When a physical exam wasn’t needed, the doctor would write a note on a small pad, hand it over, and gesture towards something outside and to the right.
Each time a patient was seen, we’d shuffle to the next set of chairs, as if playing a slow round of musical chairs that someone screwed up because there were always more chairs than people.
It was my turn after two hours.
The doctor took a look at me and immediately switched to English. It was impressive how he flipped mid-sentence. He told me he was pleased to have me in his clinic. I got the feeling that I, being white, American, or both, was adding credibility to his practice. My handler told me as much. It made me uncomfortable, but there wasn’t much I could do about either of those adjectives, apart from going stateless, and that wasn’t going to happen while I had the stomach gurgles.
Doctor: What are your symptoms?
Me: Diarrhea
Doctor: How long?
Me: About three days.
Doctor: Vomiting?
Me: No.
Doctor: Fever?
Me: I can’t tell. I’m always hot here.
Doctor: You have dysentery,
Doctor, scribbling on a prescription pad: Take these.
He motions outside and to the right.
Doctor: The pharmacy is next door. Eat apples if you can find some. That is all.

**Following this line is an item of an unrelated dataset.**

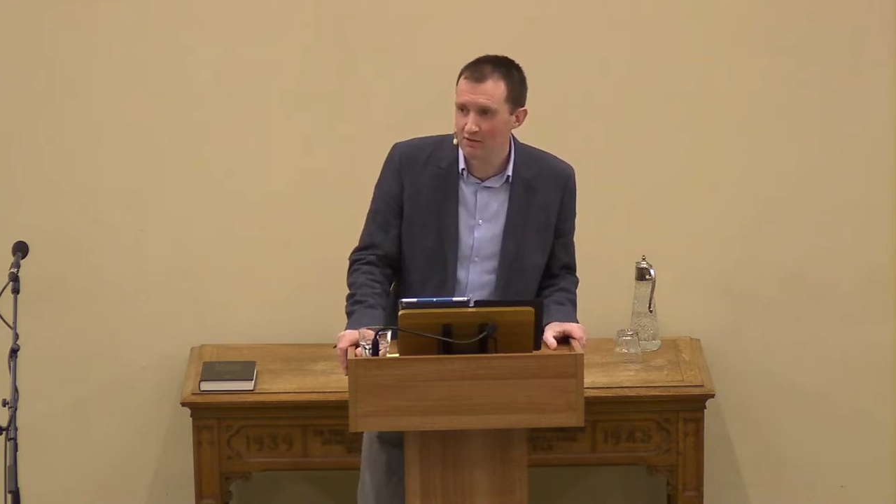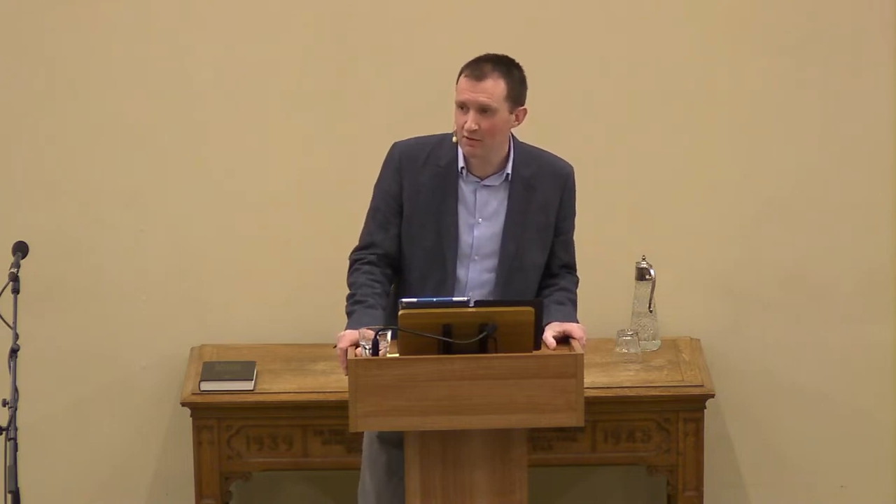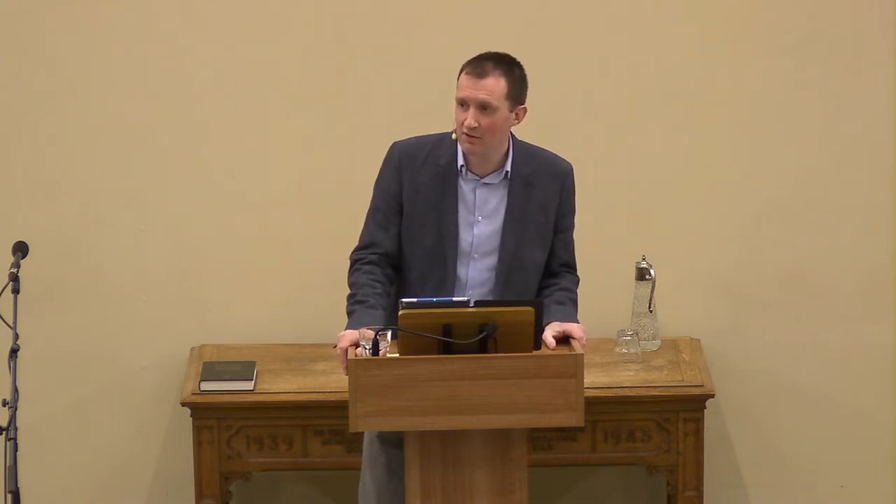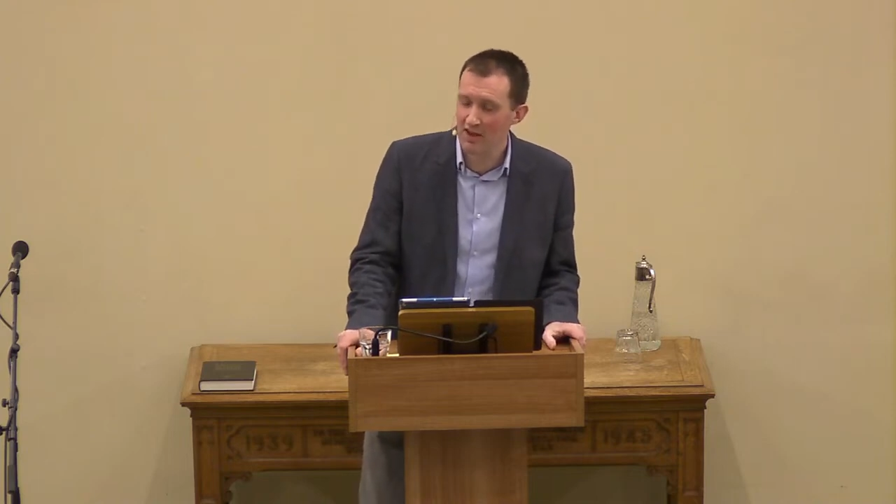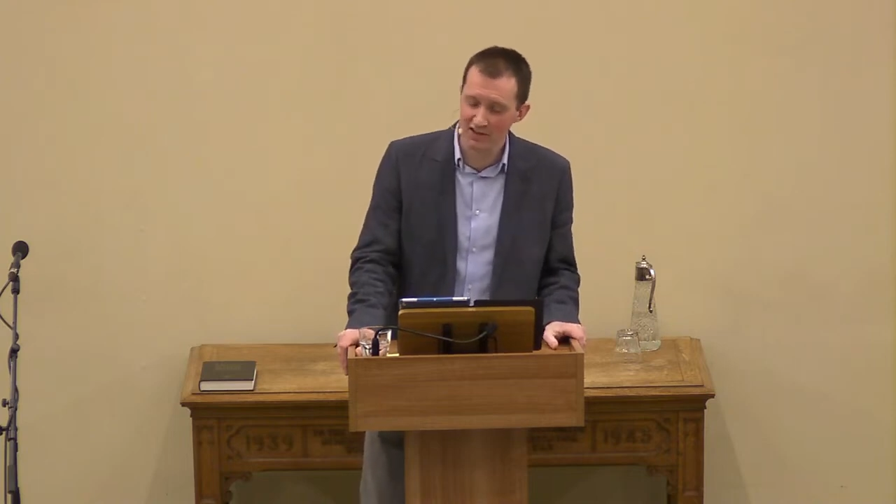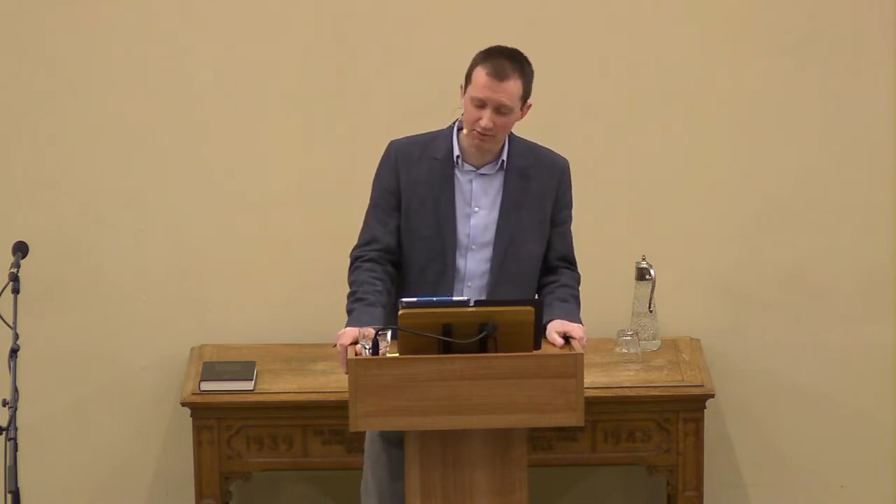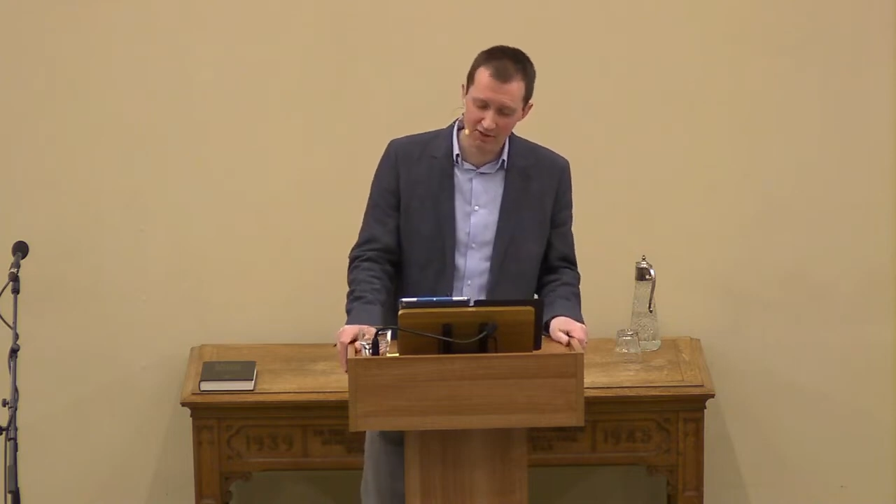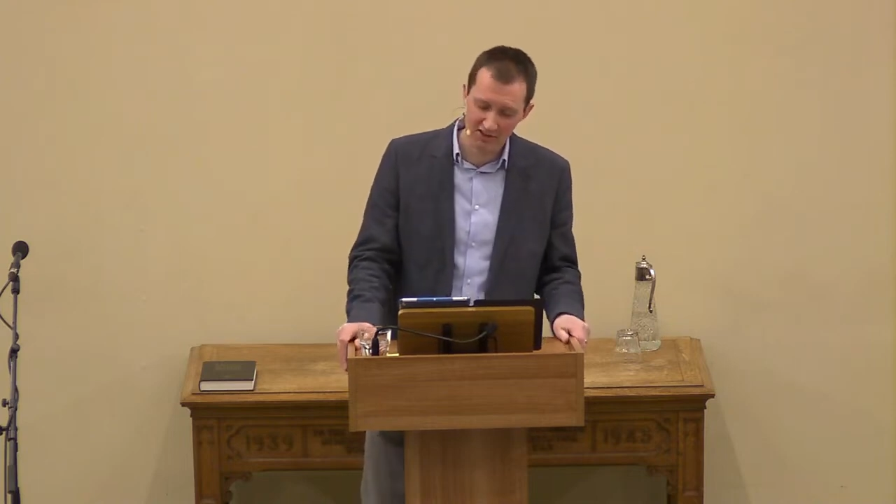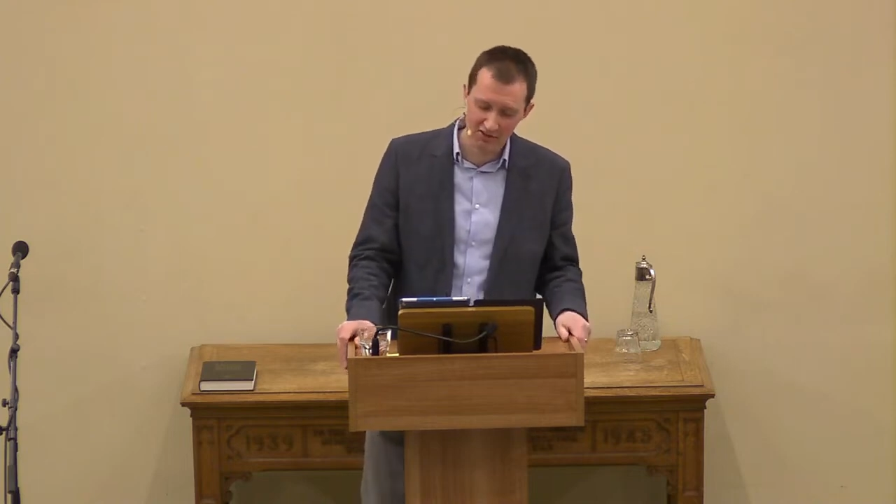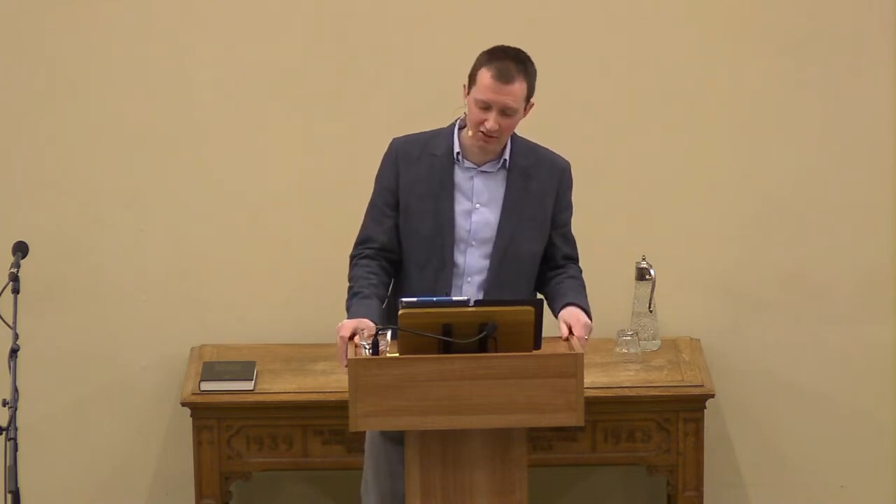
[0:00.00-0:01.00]
well, that's
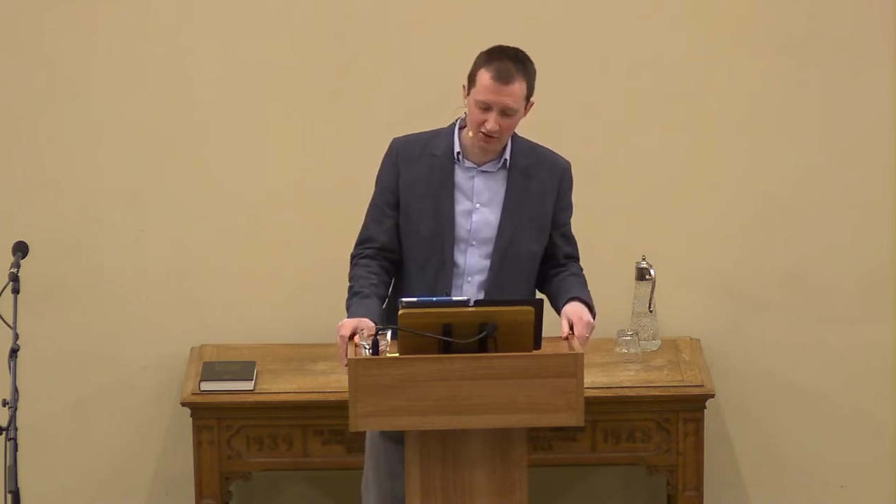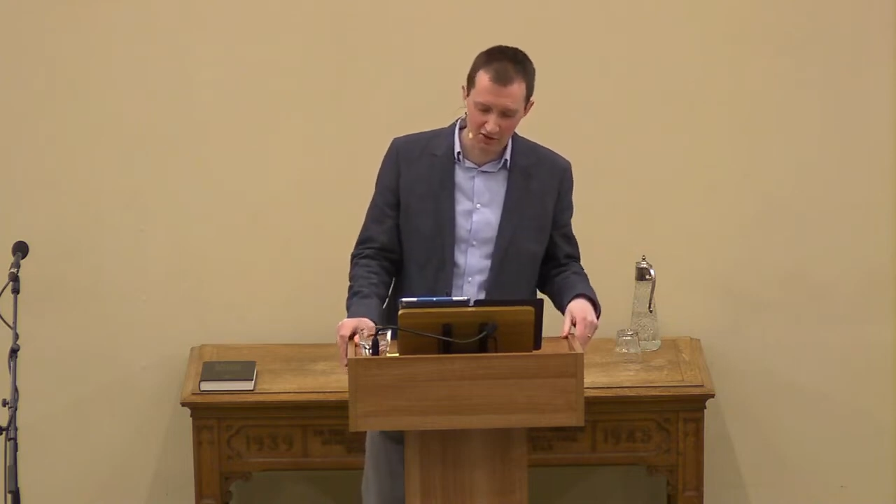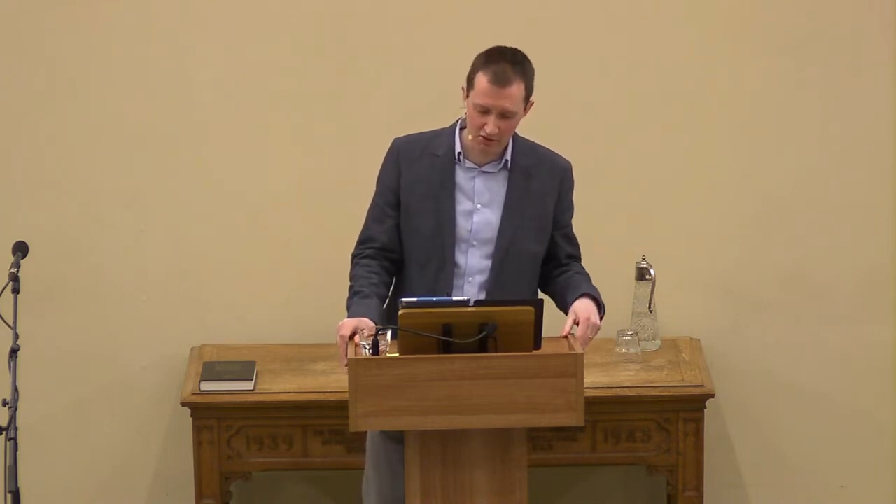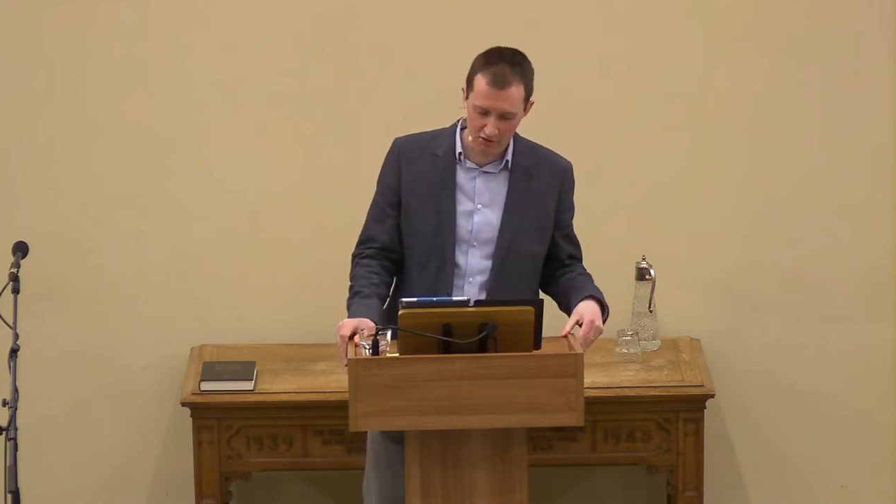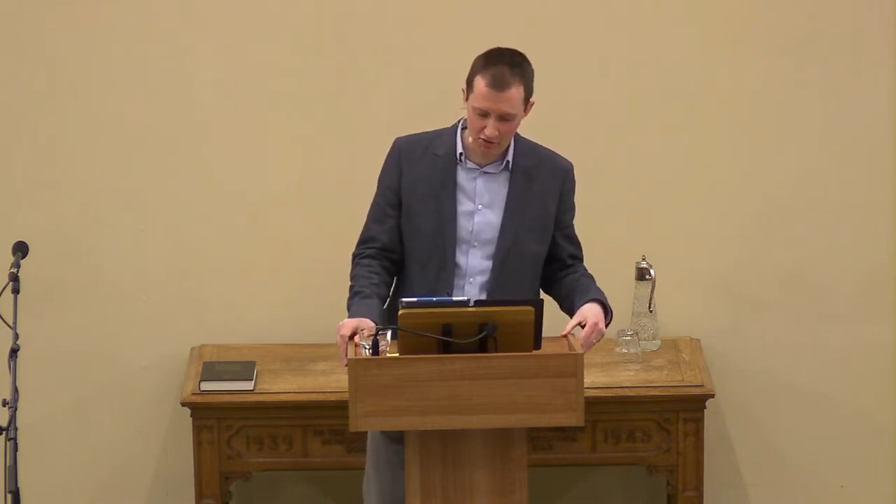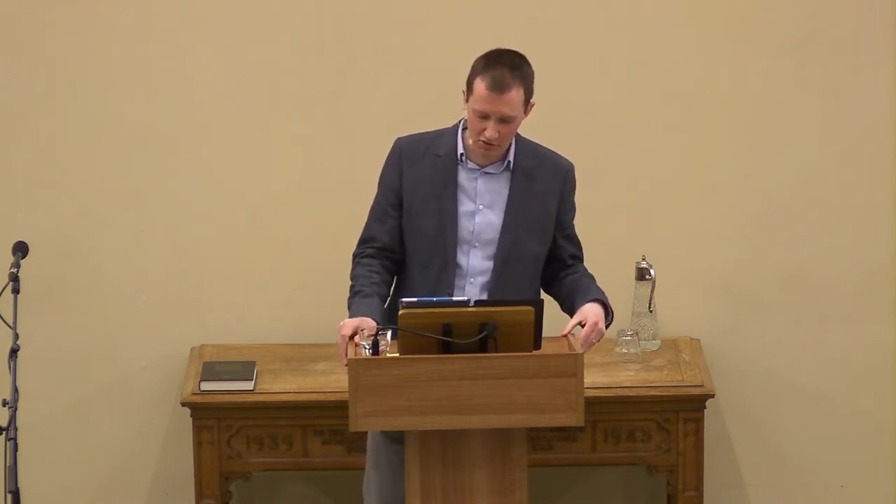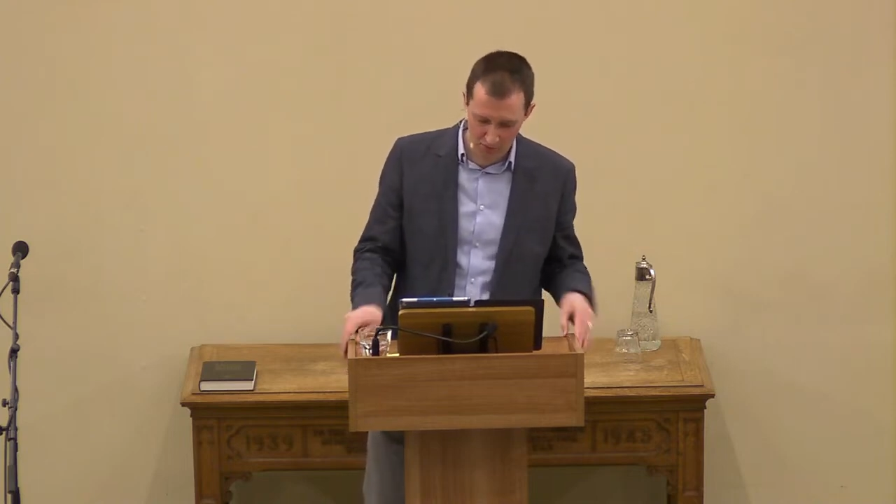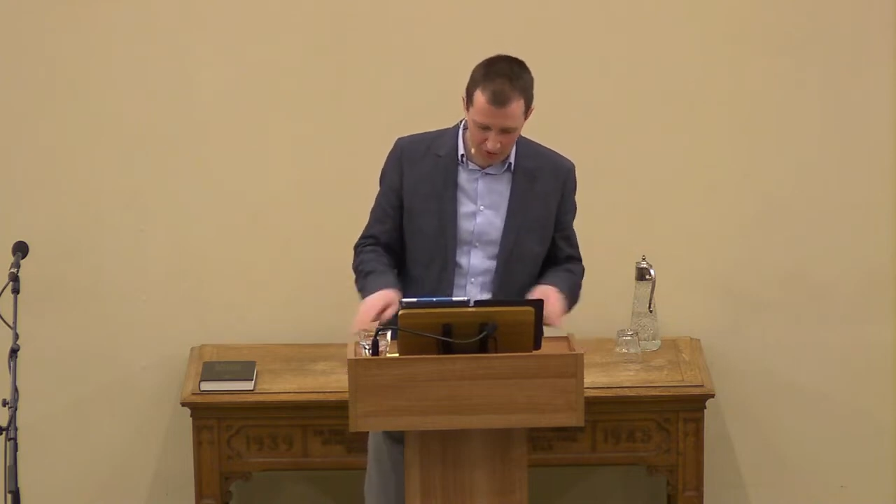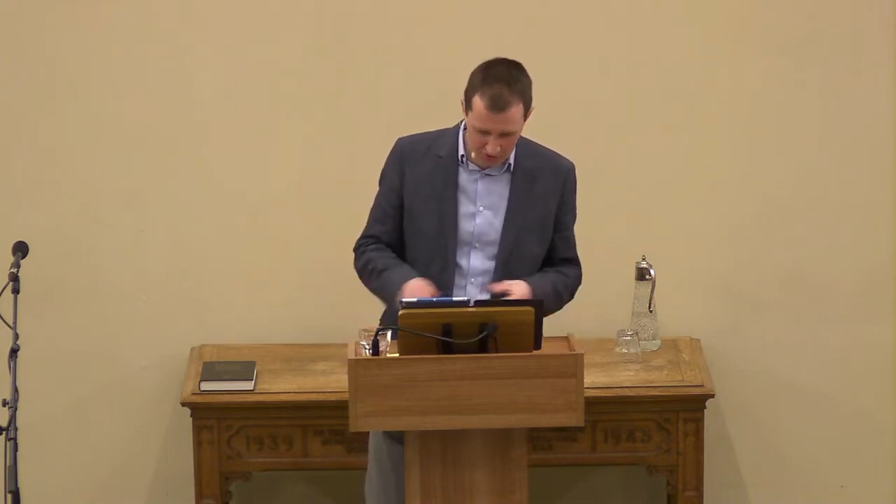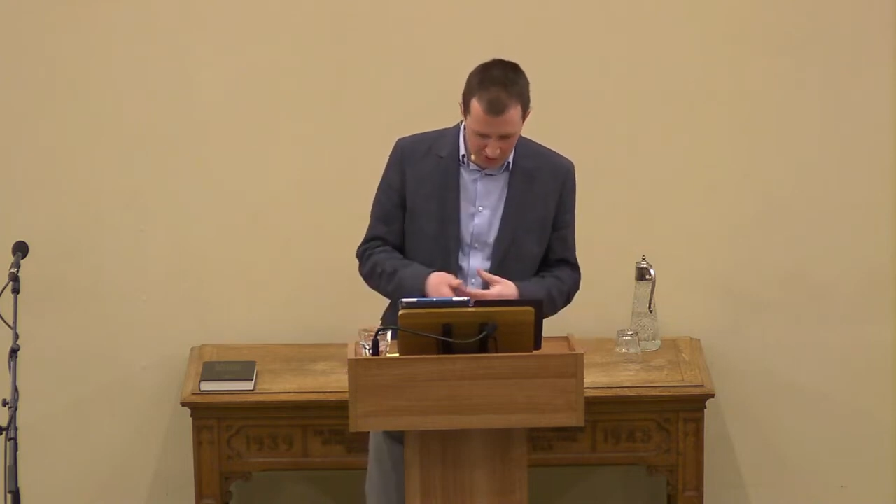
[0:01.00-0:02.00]
when they start to grow. God was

The receptionist motioned for me to get up, and my handler and I walked next door. He ordered me to stay outside while he went in to get my prescriptions and pay my doctor’s bill.
In India, I am ordered to stay away from all business transactions. It started when my first handler couldn’t negotiate the right price for a rickshaw ride. It then occurred several times at an open air market–anything from grilled street corn to shoes and trinkets. They all had a premium attached. I don’t blame the vendors. They were seizing opportunity, and I was none-the-wiser paying few more cents.
My handlers got annoyed at my Westerner surtax, though. When I was with them, I learned to stay outside of stores and a half block behind at markets.
On our way home, my handler spotted a stall that may have sold apples (which weren’t particularly popular nor in season in this part of India). We didn’t stop because I think he believed that the cost of the rickshaw would go up if the driver had to wait. He may have also realized that I was still unwell and hadn’t used the bathroom in several hours. My insides sloshed, but my resolve (and sphincter) were set on waiting for a Western toilet back at home.
I knew from a year in Japan that squat toilets took skill to use and strong thighs even on my best days, and I really didn’t want a mishap in my weakened state. I couldn't rely on having water or paper products to assist me with any unintended consequences, and I had only one napkin with me.
We arrived home and I took the antibiotics (or at least I think they were). It didn’t matter what I had taken. They were miracle pills. My insides dried up within hours.
It was, and continues to be, the best $3 I had ever spent.
Epilogue: I was banned from eating spicy food for the rest of the summer. My tongue cried.